A new Moderna vaccine against COVID-19 more effective against the Omicron variant?


This text is taken from our newsletter “Le Courrier du coronavirus” of June 13, 2022. To subscribe, click here.

Pharmaceutical company Moderna boasted last week that its second-generation COVID-19 vaccine showed “superior” efficacy to Omicron. This new formula adapted to this variant, scheduled for marketing in the fall, leaves the experts consulted by The duty.

“We anticipate longer-lasting protection against variants of concern from [du vaccin de deuxième génération]which makes him our main candidate for a recall in the fall of 2022, “said Stéphane Bancel, the company’s chief executive, in a statement to investors last Wednesday.

This press release discloses little scientific data. He specifies that this new version of the vaccine induces “significantly higher levels of antibodies” against the different variants. Side effects resemble those of Moderna’s first-generation vaccine. It is a so-called “bivalent” vaccine, a kind of “2 in 1”, which targets both the original Wuhan strain and the Omicron BA.1 strain.

“As long as the data is not published in its entirety […], we cannot really comment on the effectiveness of this new vaccine,” said Dr. Cécile Tremblay, immunologist and infectiologist at the CHUM. But if the data is conclusive, this vaccine could indeed help to mitigate the dangers of the foreseeable fall surge, she believes.

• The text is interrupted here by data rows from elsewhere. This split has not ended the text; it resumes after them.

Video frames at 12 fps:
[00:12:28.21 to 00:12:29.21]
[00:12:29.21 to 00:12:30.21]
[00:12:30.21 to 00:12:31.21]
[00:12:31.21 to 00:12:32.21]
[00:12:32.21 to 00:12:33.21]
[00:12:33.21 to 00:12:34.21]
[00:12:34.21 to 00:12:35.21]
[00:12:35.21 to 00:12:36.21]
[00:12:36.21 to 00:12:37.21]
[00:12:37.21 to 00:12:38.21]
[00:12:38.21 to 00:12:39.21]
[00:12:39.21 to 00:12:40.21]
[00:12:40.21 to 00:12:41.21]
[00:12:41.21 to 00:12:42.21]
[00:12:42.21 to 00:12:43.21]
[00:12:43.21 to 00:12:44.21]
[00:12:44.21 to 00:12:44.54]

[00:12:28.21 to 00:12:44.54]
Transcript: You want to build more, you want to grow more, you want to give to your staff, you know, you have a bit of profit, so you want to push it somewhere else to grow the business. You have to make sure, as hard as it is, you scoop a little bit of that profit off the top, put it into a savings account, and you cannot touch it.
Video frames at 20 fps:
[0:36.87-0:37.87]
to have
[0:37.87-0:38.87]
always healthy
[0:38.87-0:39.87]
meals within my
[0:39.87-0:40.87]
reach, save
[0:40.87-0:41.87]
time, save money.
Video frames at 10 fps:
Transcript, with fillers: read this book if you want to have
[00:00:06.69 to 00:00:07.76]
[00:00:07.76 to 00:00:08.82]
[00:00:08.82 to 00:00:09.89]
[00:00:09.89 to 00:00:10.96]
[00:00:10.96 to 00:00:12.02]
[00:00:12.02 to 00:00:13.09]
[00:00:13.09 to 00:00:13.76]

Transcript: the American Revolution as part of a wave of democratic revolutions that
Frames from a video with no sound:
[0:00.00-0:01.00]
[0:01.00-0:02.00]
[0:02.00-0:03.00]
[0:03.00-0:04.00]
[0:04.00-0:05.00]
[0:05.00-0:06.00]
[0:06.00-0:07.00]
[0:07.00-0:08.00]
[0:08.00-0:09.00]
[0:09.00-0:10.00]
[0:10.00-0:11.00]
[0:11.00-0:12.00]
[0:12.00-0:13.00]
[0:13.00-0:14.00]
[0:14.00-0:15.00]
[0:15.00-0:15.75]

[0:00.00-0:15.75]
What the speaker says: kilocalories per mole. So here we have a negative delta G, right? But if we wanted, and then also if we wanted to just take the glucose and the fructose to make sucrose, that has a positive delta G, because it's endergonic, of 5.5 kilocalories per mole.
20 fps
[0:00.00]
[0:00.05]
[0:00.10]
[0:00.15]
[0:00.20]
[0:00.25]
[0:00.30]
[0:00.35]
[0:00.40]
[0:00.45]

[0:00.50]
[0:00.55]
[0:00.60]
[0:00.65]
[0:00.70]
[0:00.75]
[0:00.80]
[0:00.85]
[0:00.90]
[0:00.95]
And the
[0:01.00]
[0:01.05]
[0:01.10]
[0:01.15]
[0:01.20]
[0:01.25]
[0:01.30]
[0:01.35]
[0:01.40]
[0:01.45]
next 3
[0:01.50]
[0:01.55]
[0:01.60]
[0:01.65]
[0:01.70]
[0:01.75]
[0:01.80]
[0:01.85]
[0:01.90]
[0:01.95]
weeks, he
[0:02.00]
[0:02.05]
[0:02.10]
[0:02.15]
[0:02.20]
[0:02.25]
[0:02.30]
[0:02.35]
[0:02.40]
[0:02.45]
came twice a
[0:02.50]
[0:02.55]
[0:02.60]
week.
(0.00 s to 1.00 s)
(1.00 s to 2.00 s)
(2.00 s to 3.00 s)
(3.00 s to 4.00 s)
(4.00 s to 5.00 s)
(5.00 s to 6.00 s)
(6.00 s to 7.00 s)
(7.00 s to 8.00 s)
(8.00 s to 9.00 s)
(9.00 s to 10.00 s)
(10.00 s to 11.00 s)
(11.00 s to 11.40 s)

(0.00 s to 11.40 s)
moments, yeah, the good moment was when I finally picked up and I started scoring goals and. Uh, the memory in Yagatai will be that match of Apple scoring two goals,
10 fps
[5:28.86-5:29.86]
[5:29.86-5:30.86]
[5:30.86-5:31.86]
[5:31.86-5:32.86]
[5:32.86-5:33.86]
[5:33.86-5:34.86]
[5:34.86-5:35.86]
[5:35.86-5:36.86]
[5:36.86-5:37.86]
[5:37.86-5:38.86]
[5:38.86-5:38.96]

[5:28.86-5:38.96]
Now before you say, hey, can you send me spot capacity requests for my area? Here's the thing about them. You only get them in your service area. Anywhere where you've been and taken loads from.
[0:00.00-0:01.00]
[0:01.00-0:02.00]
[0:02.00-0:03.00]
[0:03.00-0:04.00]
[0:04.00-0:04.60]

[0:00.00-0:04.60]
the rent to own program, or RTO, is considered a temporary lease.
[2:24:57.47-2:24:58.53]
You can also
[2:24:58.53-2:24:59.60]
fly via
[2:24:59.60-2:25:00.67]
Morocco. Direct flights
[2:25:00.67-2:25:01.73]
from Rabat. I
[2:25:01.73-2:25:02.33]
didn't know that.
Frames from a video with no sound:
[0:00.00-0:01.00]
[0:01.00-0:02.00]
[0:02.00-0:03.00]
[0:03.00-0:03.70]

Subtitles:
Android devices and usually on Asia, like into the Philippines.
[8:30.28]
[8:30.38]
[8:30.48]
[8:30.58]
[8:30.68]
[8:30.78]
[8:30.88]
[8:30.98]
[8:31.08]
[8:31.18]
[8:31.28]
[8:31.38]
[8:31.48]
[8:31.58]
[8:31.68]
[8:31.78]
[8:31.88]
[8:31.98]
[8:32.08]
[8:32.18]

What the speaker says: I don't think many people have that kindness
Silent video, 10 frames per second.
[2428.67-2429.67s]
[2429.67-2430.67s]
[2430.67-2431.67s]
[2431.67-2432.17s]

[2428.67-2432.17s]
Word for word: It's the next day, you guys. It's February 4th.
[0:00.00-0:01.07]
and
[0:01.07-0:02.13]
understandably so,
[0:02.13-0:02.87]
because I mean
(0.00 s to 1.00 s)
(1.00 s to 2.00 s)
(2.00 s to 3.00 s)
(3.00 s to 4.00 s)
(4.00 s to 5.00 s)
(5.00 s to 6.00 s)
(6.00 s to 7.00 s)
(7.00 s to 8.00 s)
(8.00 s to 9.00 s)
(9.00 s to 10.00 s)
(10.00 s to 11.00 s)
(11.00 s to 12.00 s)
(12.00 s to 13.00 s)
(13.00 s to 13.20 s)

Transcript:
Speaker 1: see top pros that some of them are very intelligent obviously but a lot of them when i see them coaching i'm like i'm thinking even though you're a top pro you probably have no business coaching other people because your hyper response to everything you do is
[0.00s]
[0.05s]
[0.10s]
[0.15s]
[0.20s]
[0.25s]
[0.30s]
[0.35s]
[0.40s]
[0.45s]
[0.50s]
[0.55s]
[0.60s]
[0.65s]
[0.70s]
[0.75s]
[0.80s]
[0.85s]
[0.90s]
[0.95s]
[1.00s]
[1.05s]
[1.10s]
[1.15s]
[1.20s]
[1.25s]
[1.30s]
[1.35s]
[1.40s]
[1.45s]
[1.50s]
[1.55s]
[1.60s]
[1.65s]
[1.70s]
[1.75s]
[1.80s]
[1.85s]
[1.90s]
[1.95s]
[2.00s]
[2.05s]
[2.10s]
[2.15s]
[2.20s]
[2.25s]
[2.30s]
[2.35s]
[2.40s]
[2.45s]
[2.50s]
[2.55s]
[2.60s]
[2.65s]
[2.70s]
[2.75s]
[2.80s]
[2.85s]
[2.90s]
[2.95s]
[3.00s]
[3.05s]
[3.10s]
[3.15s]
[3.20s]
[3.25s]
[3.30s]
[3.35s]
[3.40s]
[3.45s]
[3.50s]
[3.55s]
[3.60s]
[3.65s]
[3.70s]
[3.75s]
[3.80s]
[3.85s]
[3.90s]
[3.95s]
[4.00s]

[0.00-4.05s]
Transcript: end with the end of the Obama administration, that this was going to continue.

Provided that it is still Omicron circulating in Quebec in a few months. Last year at this time, it was Delta that contaminated the population, and no one knew then who would be the enemy of winter 2021-2022.

This new vaccine is no more miraculous than the previous ones, points out Alain Lamarre, expert in virology at the National Institute for Scientific Research. “It may be that this vaccine protects well against a severe form [de la maladie], but we should start having a vaccine that will control transmission. This is what is lacking right now. »

This new candidate is nonetheless promising in terms of its ability to neutralize not only Omicron, but also the other variants already known. “We would not want a vaccine that protects well against Omicron, but less well against older versions of the virus, because we would expose ourselves to an immune hole space, where we could be infected by other variants which are still among the population. »

The two experts agree that it is “realistic” to hope to obtain a dose of this vaccine in the fall.